Task to carry out:
Before copying, set aside the pictures; then restate exactly the lines from the one with "Video frames at" through the last line of the records.

Data in this exercise:
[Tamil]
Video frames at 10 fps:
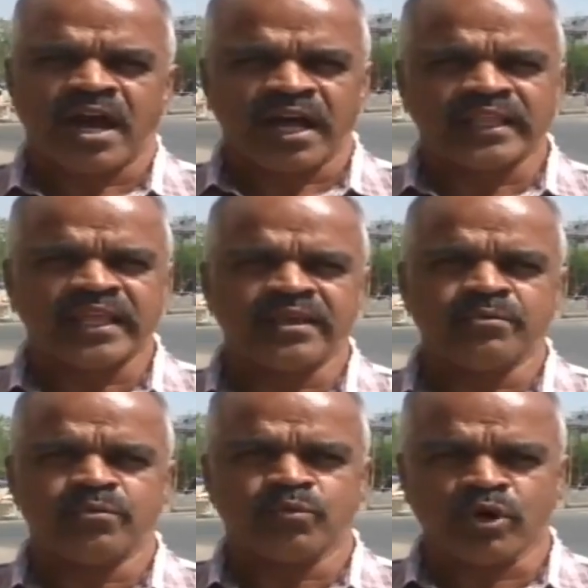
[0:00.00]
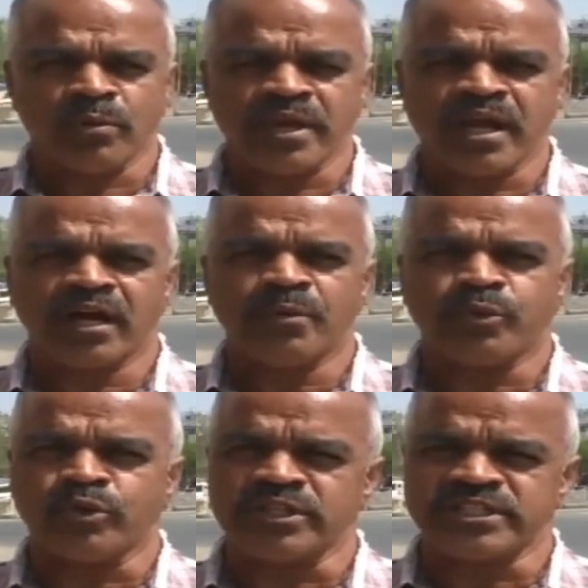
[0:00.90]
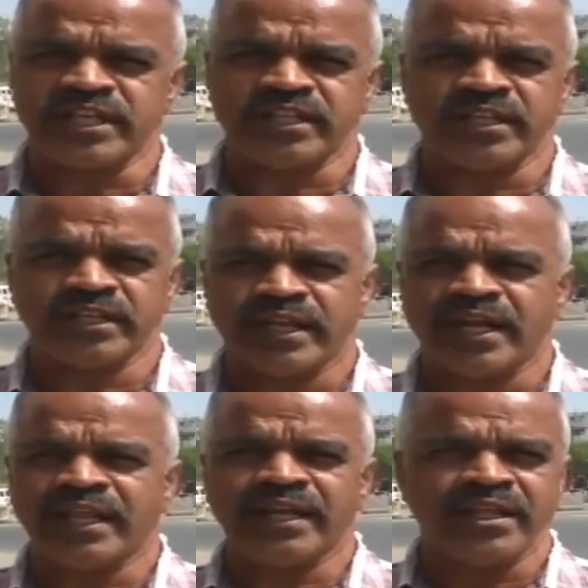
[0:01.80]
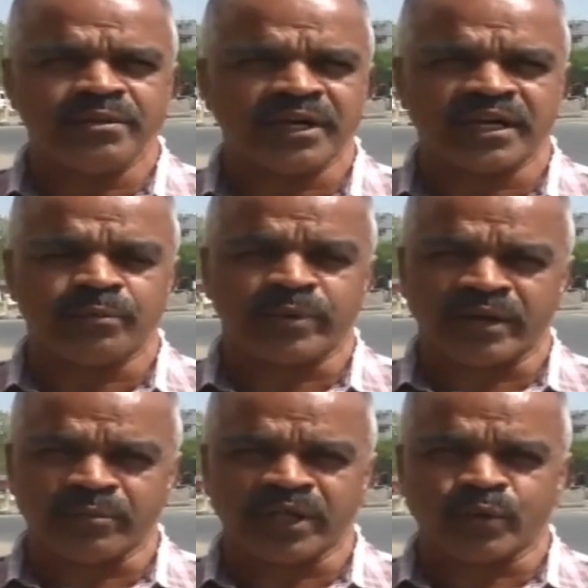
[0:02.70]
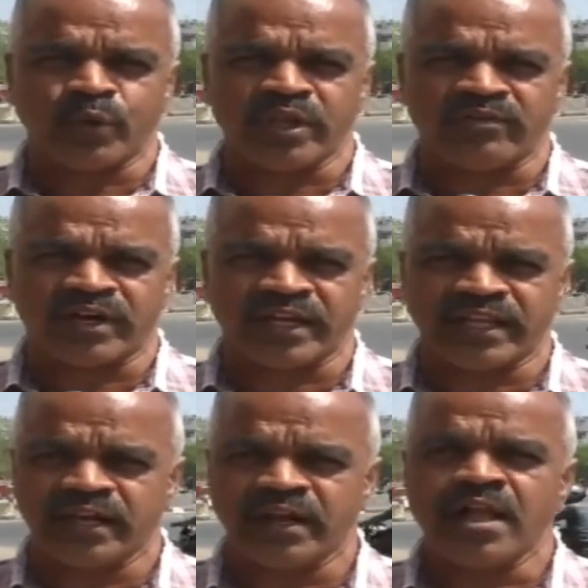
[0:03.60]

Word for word: அதையும் முழுமையாக பூர்த்தி செய்து ஏழை எளிய மக்கள் பயன்படக்கூடிய வகையில்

Answer:
Video frames at 10 fps:
[0:00.00]
[0:00.90]
[0:01.80]
[0:02.70]
[0:03.60]

Word for word: அதையும் முழுமையாக பூர்த்தி செய்து ஏழை எளிய மக்கள் பயன்படக்கூடிய வகையில்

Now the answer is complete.